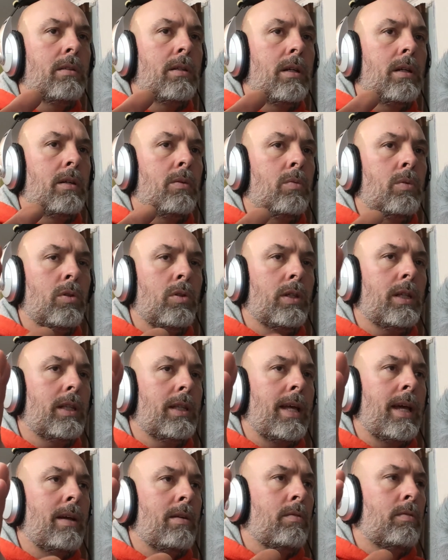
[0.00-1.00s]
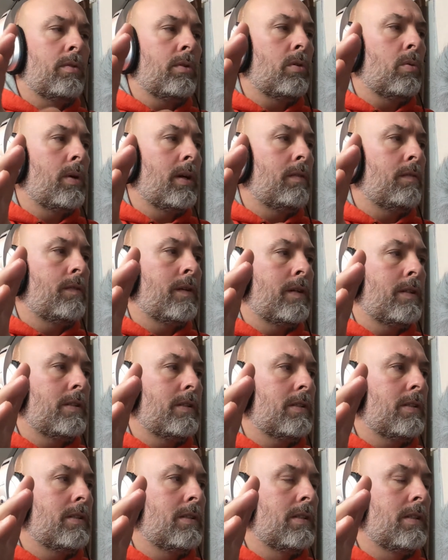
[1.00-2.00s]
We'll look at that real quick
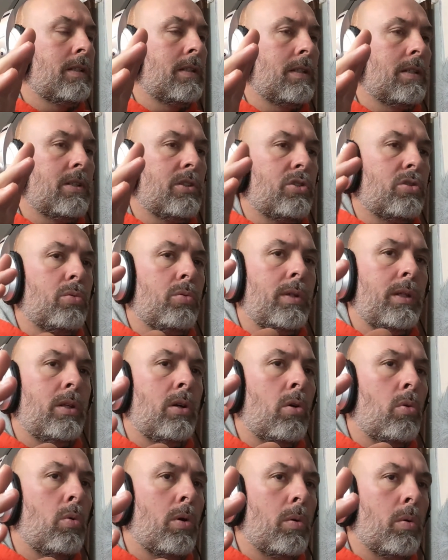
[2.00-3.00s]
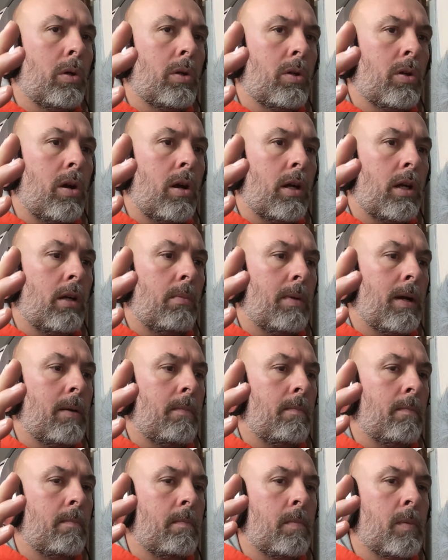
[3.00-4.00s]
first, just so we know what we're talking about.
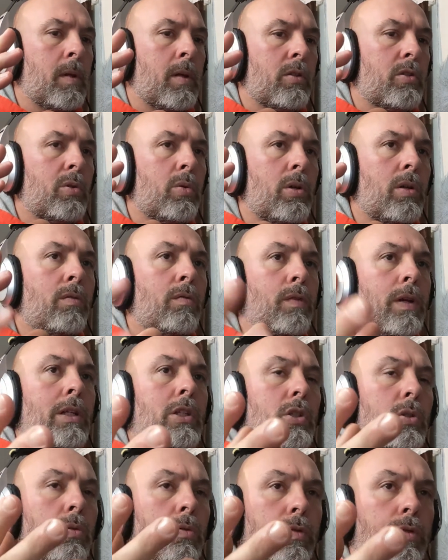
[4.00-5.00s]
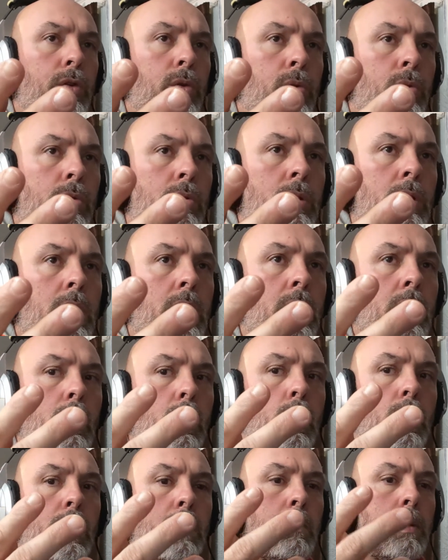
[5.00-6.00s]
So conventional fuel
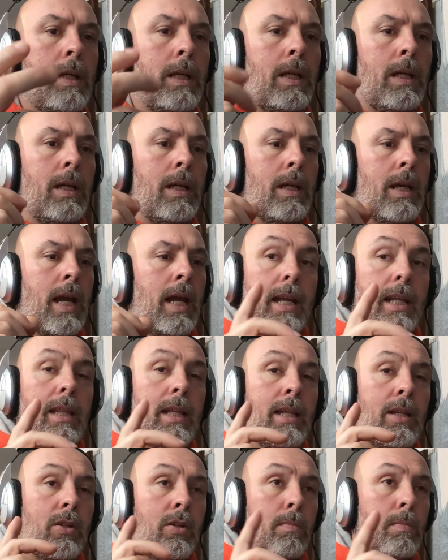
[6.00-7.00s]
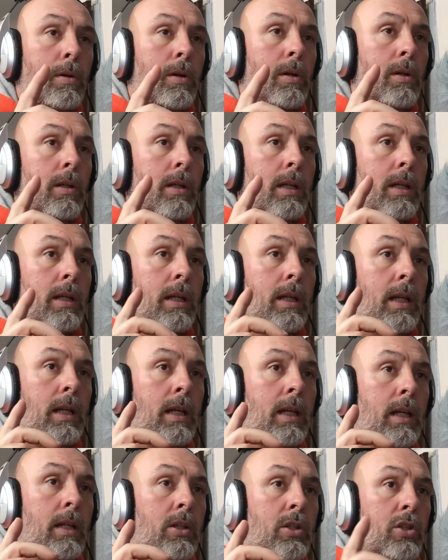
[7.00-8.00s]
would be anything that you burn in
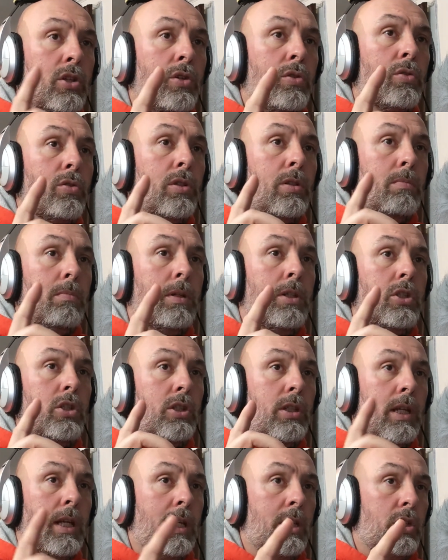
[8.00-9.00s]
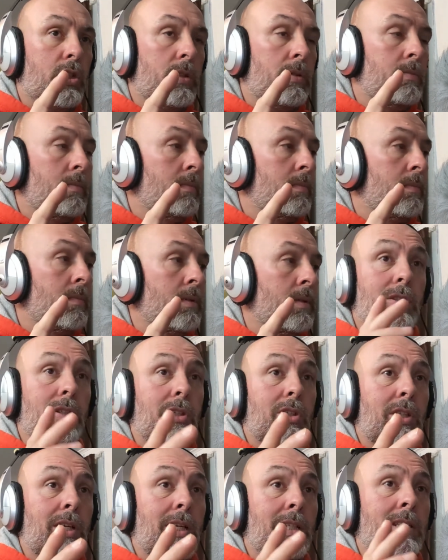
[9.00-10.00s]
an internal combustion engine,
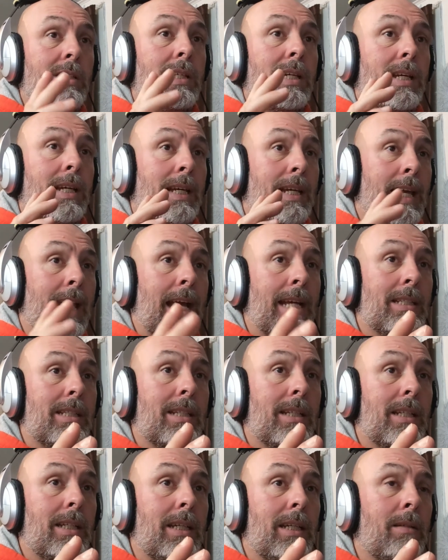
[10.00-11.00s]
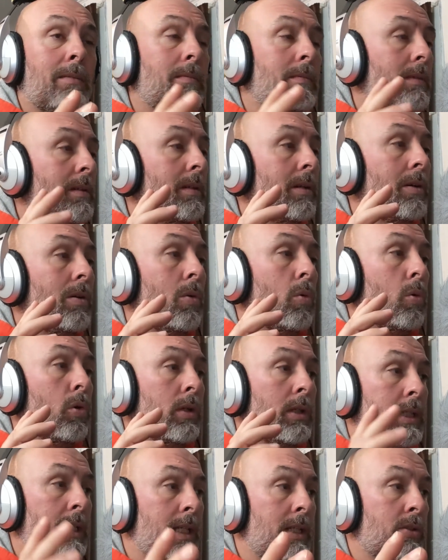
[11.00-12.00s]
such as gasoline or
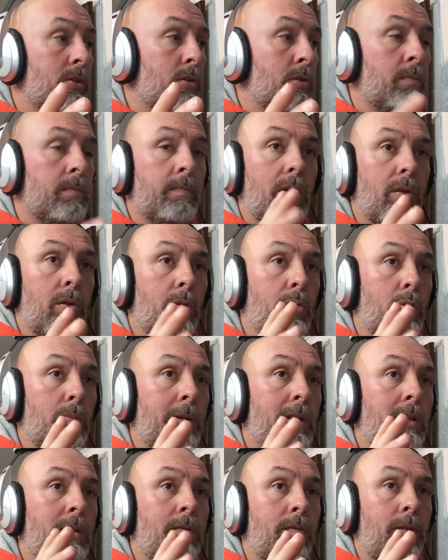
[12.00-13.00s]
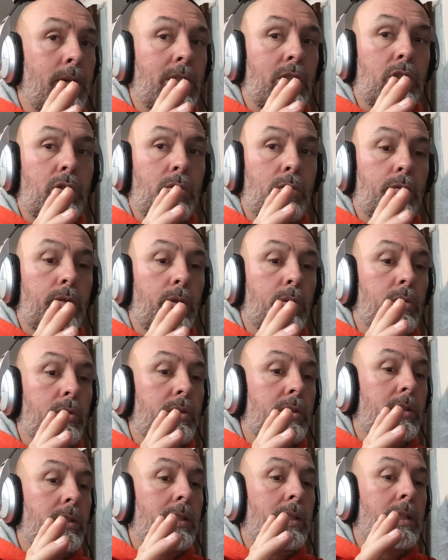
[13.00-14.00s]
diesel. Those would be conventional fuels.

--

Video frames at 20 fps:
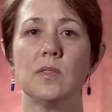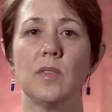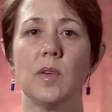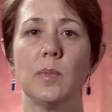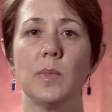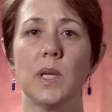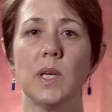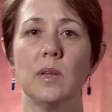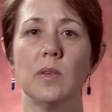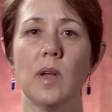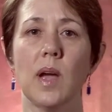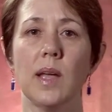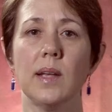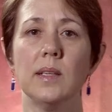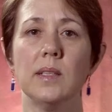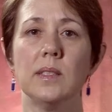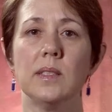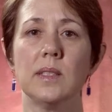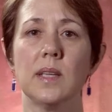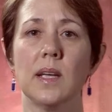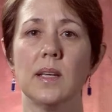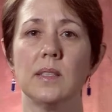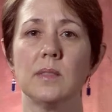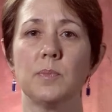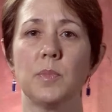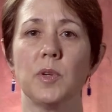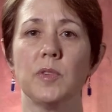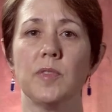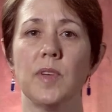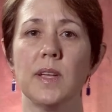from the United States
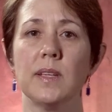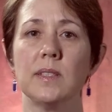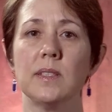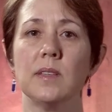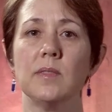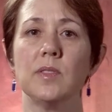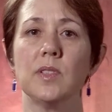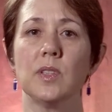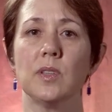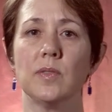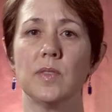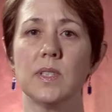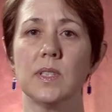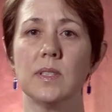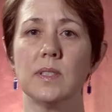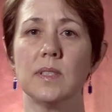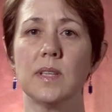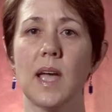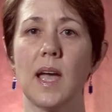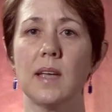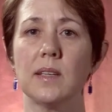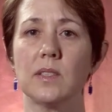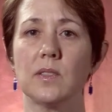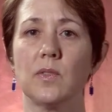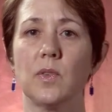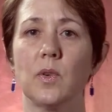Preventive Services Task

● PROBLEM: From the listing above, repeat only the lines between the line containing "[0.00-1.00s]" and the line containing "[8.00-9.00s]", those two included. Pictures are not part of the copy.

● SOLUTION FOR THIS TASK:
[0.00-1.00s]
[1.00-2.00s]
We'll look at that real quick
[2.00-3.00s]
[3.00-4.00s]
first, just so we know what we're talking about.
[4.00-5.00s]
[5.00-6.00s]
So conventional fuel
[6.00-7.00s]
[7.00-8.00s]
would be anything that you burn in
[8.00-9.00s]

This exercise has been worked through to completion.